Many experts feel the advent of iPS cells makes therapeutic cloning redundant. The latter requires too many fresh human eggs, its critics say, and the use of animal instead of human eggs as a source remains unproved. Some, such as Stephen Minger, director of the Stem Cell Biology Laboratory at King’s College London, want to pursue therapeutic cloning research in parallel with work on iPS cells but Professor Minger accepts this is a minority view.

However, every scientist working on iPS cells insists research on conventional embryonic stem cells, derived from surplus embryos after in vitro fertilisation treatment, must continue. Human iPS cells are so new that much more research is needed to understand their properties and how they differ from their predecessors. “We are still working with embryonic stem cells, because we understand them well, and are comparing them with iPS cells,” says Dr Thomson.

While iPS cells may be even further from commercialisation than embryonic stem cells as direct therapy for patients, there are more immediate applications for pluripotent cells in research and development. They can be turned into specialist cells for assessing the safety and efficacy of new drugs. And cultures of iPS cells derived from patients promise to be an invaluable tool for studying the biochemistry of particular diseases and for developing treatments.

But even these more immediate app­lications will not benefit pat­ients for many years. Anyone who takes a long-term view of public spending should congratulate California for investing scarce state funds in a field where any pay-offs – whether monetary or medical – lie so far in the future.

WARY INVESTORS FOLLOW GOVERNMENTS AND CHARITIES INTO THE LABORATORY

Governments and, to a lesser extent, medical charities have been the main funders of stem cell research because the big commercial pay-offs lie so far ahead. But the private sector is moving into the field.

Among large pharmaceutical groups, GlaxoSmithKline led the way last year with a $25m (€18m, £15m) collaboration with the Harvard Stem Cell Institute.
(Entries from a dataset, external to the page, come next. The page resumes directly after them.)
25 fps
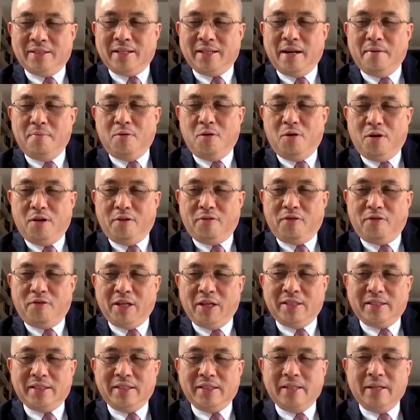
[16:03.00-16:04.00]
Istanbul
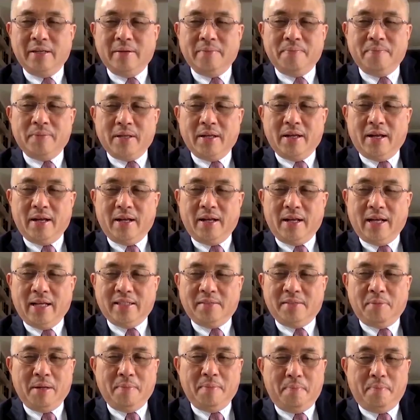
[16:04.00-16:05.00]
office,
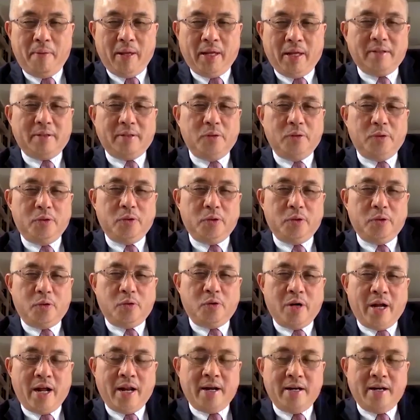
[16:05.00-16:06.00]
has been picked to
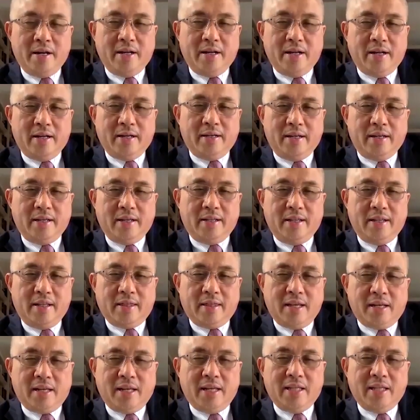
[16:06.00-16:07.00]
run the
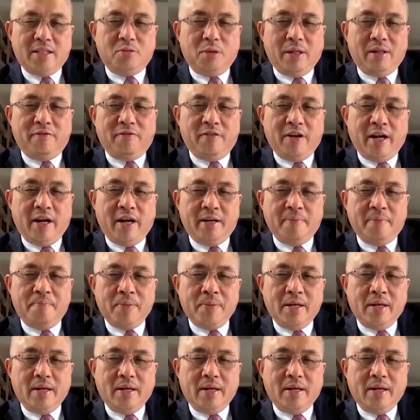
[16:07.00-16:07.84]
Turkish wealth fund.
Then Pfizer set up a $100m programme, Pfizer Regenerative Medicine.

A host of small biotechnology companies is already working with stem cells. But Steven Burrill, the California-based biotech investment banker, says venture capital funds are wary because of risks involved in technology, regulation, future reimbursement for treatments and intellectual property – for example, there is a minefield of overlapping patent claims.

“We like stem cell technology and we [Burrill & Company] have looked at many stem cell companies but have not invested in any of them,” says Mr Burrill.

The leading quoted stem cell company, Geron of California, estimates it has spent $200m developing embryonic stem cells – including $45m on a spinal injury treatment about to start clinical trials. The share price, below $2 last year, has been trading in the $6-$7 range. In the UK, ReNeuron is using neural stem cells, derived from a foetal brain, as a treatment for stroke.

Among companies focusing on adult stem cells, Osiris Therapeutics has the most advanced product; it expects to submit Prochymal, derived from bone marrow cells, for US marketing approval this year to treat rejection of transplants. Others with adult stem cell products in trials include Aastrom Biosciences, Cytori Therapeutics and StemCells Inc.

Companies such as these, which transplant living cells directly into patients, are the most visible. But many others are taking an indirect approach, developing drugs that activate the body’s own stem cells to repair damaged or diseased tissues. They include Fate Therapeutics of the US and Epistem of the UK.

Two companies are exploiting the recent observation that new neurons can grow in some regions of the adult brain. Braincells Inc of the US aims to develop a new generation of antidepressants by stimulating the growth of the patient’s neural stem cells. NeuroNova of Sweden is targeting Parkinson’s and motor neuron disease.

A further group of companies is developing stem cells as tools for the pharmaceutical industry to test drugs. Cellular Dynamics International, co-founded by the stem cell pioneer James Thomson, is selling heart cells for this purpose.

Taking all applications of stem cells together, Mr Burrill estimates about 100 companies worldwide are active in the field.